Turkey has long wanted to have a major power and gas market, capitalizing on growing domestic demand for gas and its proximity to cheap natural gas resources.
It has few natural resources of its own, but is at the centre of nearly all gas pipelines that would link Central Asia to Europe, defining the regional market for decades to come.
Turkey’s rise to prominence in energy markets would also add to its growing influence as a major economic and political player between Central Asia, the Middle East and the European Union, to which Ankara
aspires to be a member.
According to state pipeline company BOTAS, Turkish natural gas demand is forecast to grow to 81 billion cubic meters (bcm) a year by 2030 from the current 47 bcm/yr.
It could potentially trade up to 100 bcm of gas a year when large-scale investments in gas infrastructure have taken place, such as new liquefied natural (LNG) gas and storage facilities, said the paper by the Oxford Institute for Energy Studies.
Turkey could either become a physical gas trading hub with import and export pipelines, connected to other hubs via interconnectors, or a commercial hub with bilateral and broker-based trading.
To become either of these, Turkey needs to unbundle BOTAS’ transport and wholesale businesses and create a commercial energy exchange, the institute said.
An exchange market would provide a predictable pricing mechanism for banks and financial institutions.
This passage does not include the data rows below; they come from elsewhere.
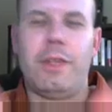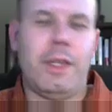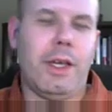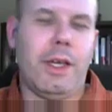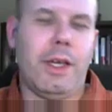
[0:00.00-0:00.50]

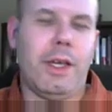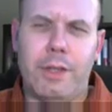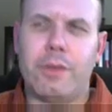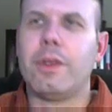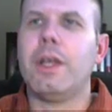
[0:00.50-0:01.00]
I think it
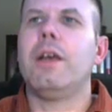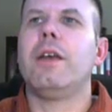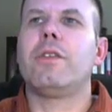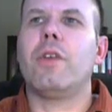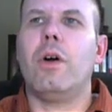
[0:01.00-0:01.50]
is.
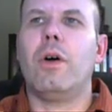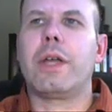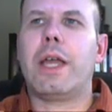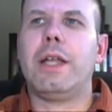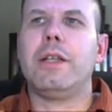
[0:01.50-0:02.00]
So
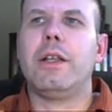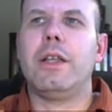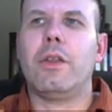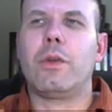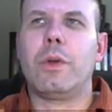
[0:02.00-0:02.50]
again,
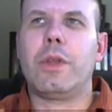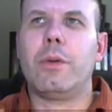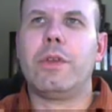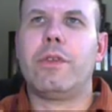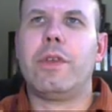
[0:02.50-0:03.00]
another one that
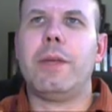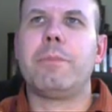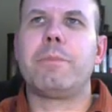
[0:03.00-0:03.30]
we see.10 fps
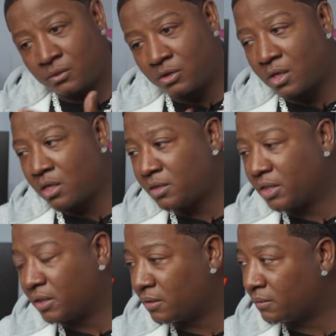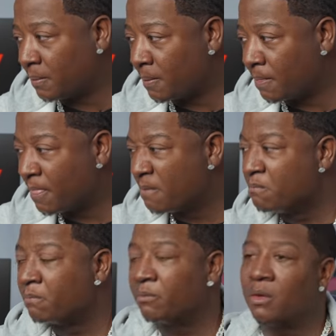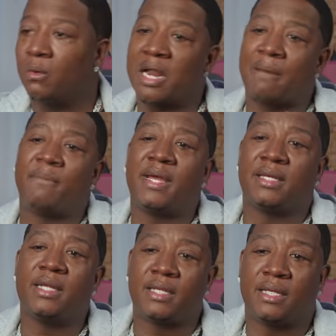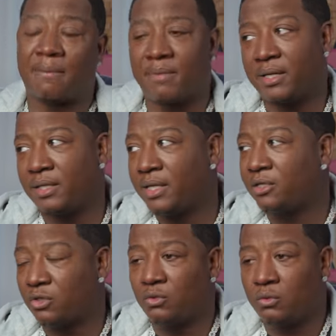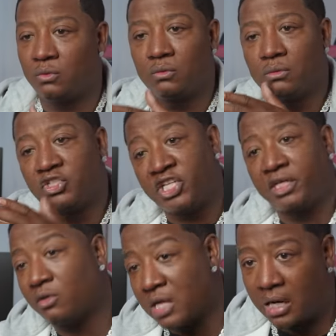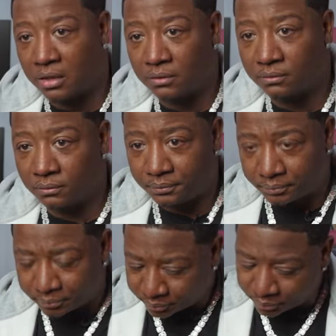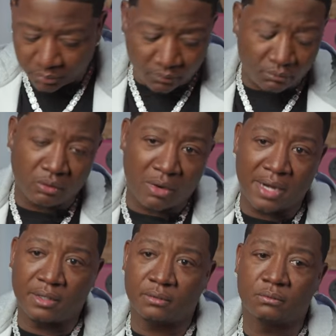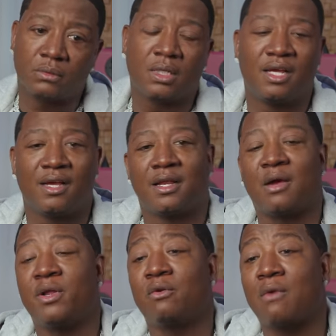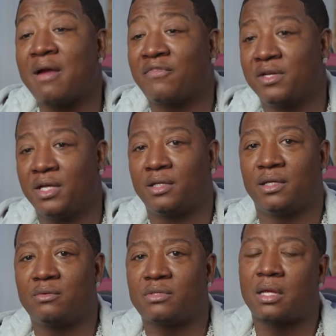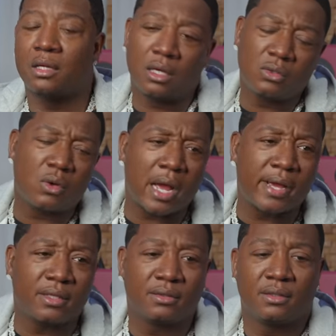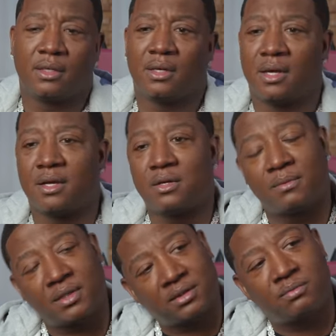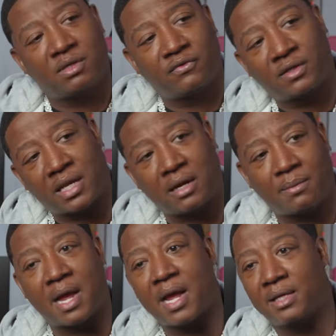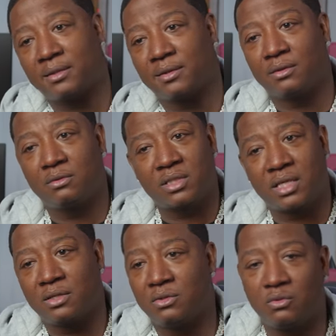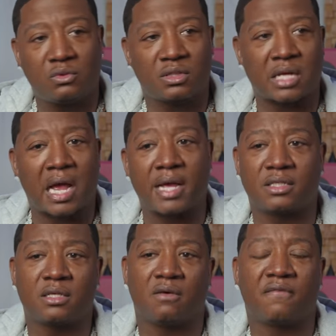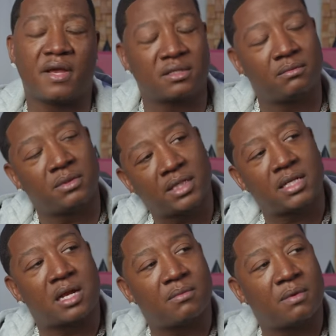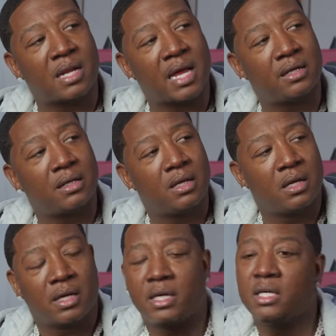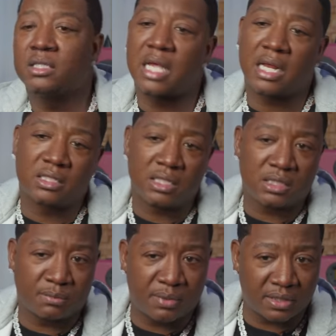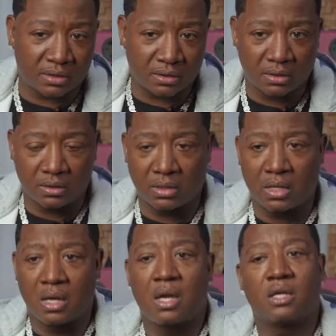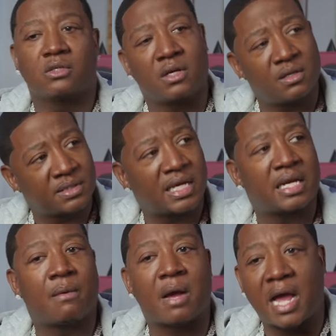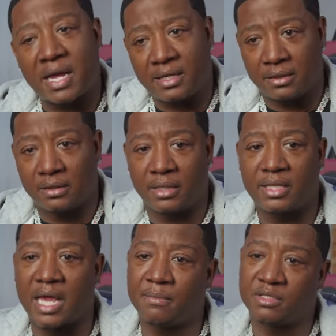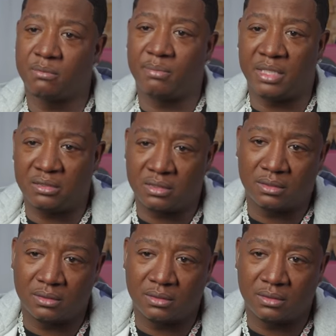So here's the deal. When I met Nitty, I met Nitty through Chino Dollar, right? Mm -hmm. And I went and rap for Nitty. He was like, "Yeah, you all right." And you know, I'm looking at this motherfucker like, I'm all right. Nigga, who tell you you just all right to your face? I'm looking at him, I'm like, he entitled to his opinion. So him saying I'm all right he gave me some beats.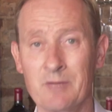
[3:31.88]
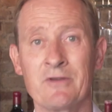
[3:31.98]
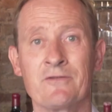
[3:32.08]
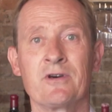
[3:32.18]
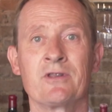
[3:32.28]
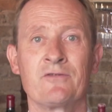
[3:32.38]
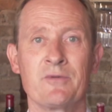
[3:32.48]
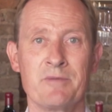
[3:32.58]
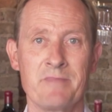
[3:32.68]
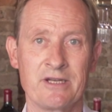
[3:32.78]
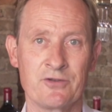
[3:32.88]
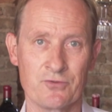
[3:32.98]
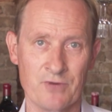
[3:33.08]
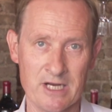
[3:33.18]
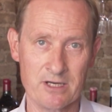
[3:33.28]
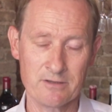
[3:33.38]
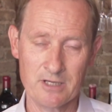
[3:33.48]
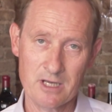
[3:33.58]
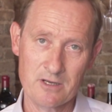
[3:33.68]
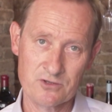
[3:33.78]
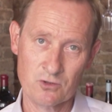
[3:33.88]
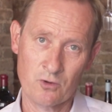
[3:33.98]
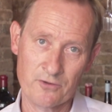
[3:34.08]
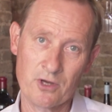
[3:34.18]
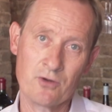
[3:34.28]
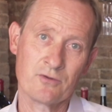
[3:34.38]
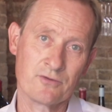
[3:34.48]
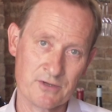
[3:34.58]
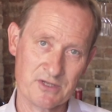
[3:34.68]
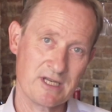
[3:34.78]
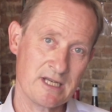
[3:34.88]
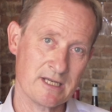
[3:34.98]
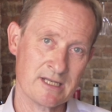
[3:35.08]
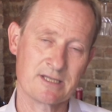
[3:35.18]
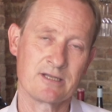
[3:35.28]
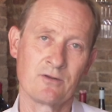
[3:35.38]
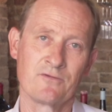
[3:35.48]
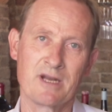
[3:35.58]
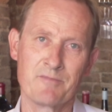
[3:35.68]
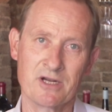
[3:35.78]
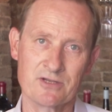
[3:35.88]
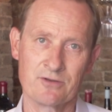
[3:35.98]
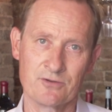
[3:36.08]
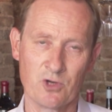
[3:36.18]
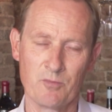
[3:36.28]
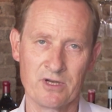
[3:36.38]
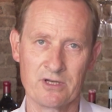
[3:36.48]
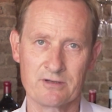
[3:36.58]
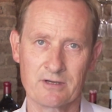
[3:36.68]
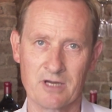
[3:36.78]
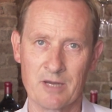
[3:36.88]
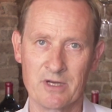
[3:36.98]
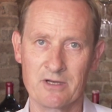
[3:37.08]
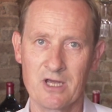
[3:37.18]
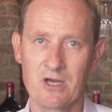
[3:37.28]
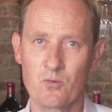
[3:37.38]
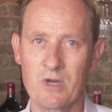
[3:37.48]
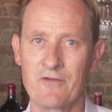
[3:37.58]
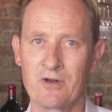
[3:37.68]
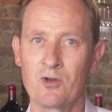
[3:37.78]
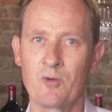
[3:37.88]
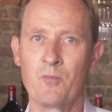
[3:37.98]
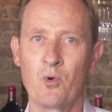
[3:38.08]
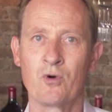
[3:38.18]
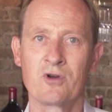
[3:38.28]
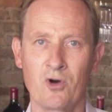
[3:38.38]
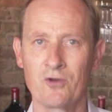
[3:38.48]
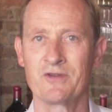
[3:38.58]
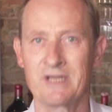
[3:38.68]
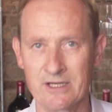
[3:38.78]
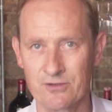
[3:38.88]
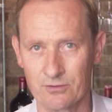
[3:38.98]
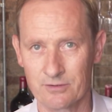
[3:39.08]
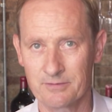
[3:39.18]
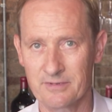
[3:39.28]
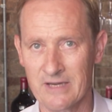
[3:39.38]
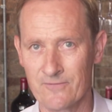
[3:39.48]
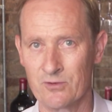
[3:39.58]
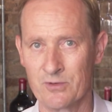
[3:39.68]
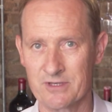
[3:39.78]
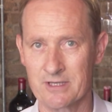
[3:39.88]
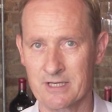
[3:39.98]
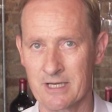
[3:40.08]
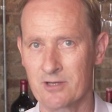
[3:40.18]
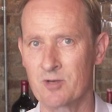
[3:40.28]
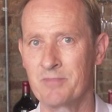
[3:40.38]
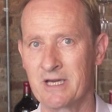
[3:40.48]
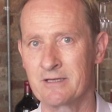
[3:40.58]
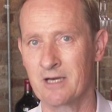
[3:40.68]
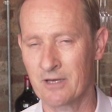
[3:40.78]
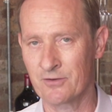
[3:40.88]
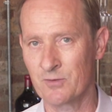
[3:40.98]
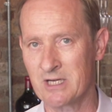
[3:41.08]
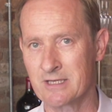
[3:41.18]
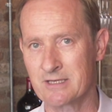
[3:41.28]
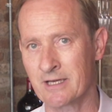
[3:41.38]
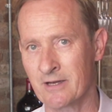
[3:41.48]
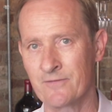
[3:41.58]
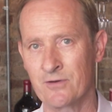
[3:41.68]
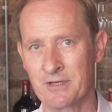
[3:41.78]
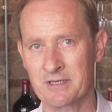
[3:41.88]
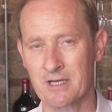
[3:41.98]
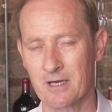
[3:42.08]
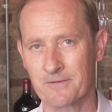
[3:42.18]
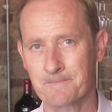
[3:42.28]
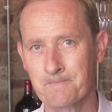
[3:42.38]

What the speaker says: bit further from the Mediterranean, so although the sea is still very much the dominant climate, we have a lot more continental influences here compared to other regions that are further south.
This would help to build confidence among foreign energy investors, who are needed to raise $100 billion of energy investment by 2023.
The development of a liquid gas trading hub will be difficult, however, as most gas coming into Turkey is traded under long-term contract, oil-indexed prices.
“For the hub vision to be realized, there needs to be sufficient spot gas traded in Turkey to form a reliable price index,” the study said.
“Suppliers would migrate from oil indexation to this traded price index for long-term contracts.”